The fighting is the latest escalation in a conflict that developed after former leader Muammar Gaddafi was toppled in a NATO-backed uprising in 2011.

People smugglers exploited the turmoil to send hundreds of thousands of migrants on dangerous journeys across the central Mediterranean, though the number of crossings dropped sharply from 2017 amid an EU-backed push to block departures.

Haftar’s Libyan National Army (LNA) launched an offensive on Tripoli in early April, which soon stalled. The fighting has left more than 1,000 dead, including more than 100 civilians, according to the World Health Organization.

Migrant detention centers are nominally under the government but often controlled by armed groups. Aid workers and rights groups say abuse including beating and forced labor is rife, and have long appealed for their closure.

But the centers have continued to operate, repeatedly caught in the crossfire of fighting whilst receiving new arrivals from boats intercepted by Libya’s EU-backed coastguard. The Tajoura center, which is next to a miliary camp, was also hit by a projectile in May.

The United Nations said last week it had information that guards had shot at migrants at Tajoura as they tried to flee the air strike. The interior ministry in Tripoli denied the report.

This week, 419 migrants, including around 90 who had just been intercepted at sea, left the Tajoura center for a facility run by the U.N. refugee agency. It tries to evacuate refugees and asylum seekers from Libya, though the process is slow.
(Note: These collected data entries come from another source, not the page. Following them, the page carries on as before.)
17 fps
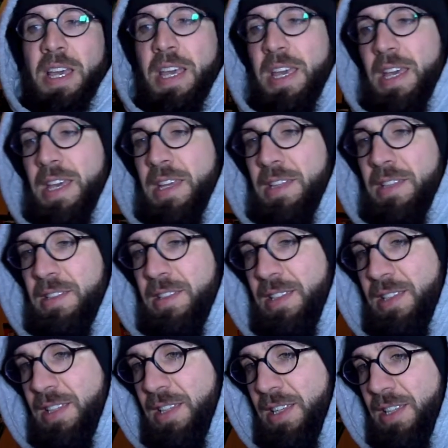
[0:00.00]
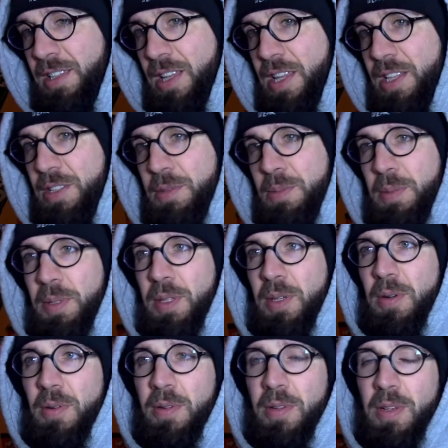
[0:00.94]
and a lot's been
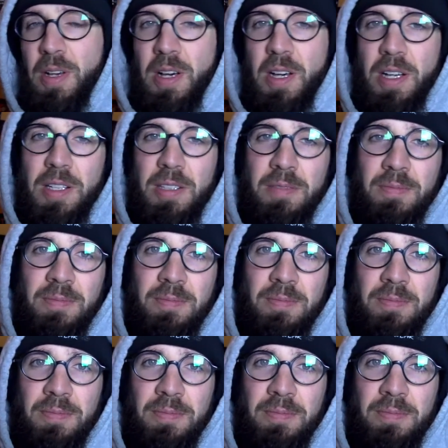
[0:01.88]
going on.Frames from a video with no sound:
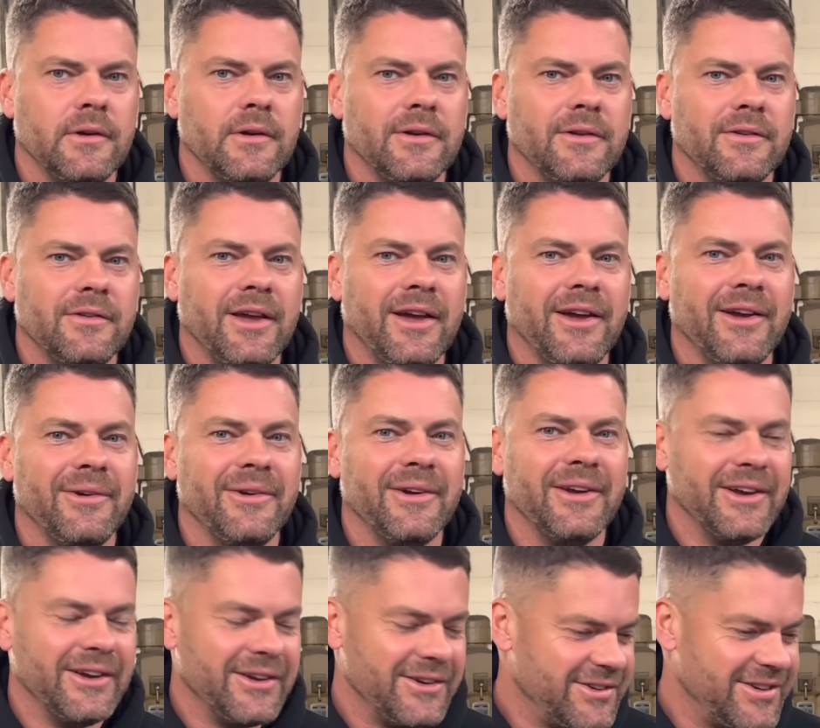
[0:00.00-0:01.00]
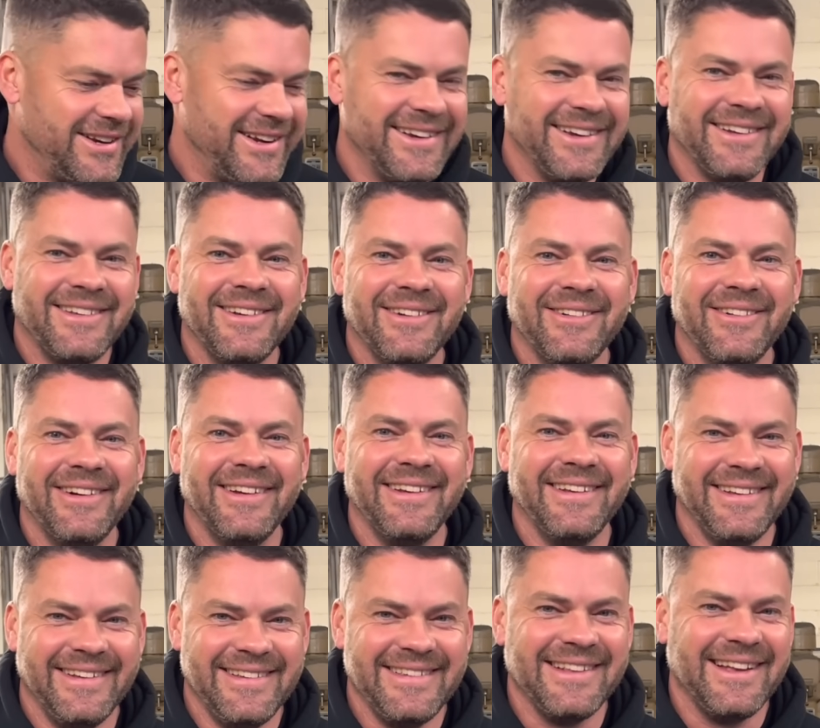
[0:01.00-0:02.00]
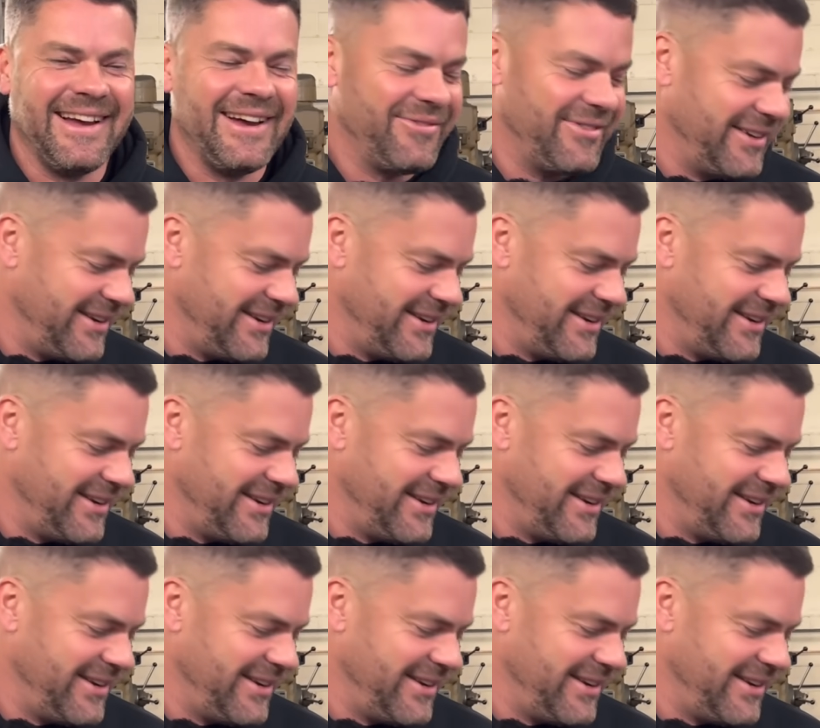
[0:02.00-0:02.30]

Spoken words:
So, I don't know, he's laughing.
Sam Turner, MSF’s Libya head of mission, said it was an “outstanding contradiction” for migrants to be released from the center in recognition that it was not safe, only for more to be brought in days later.

“The Tajoura detention center does pose a very high risk of being targeted as part of the wider conflict, in addition to the risks that refugees and migrants are exposed to by the conflict in general and by the conditions of detention,” he said.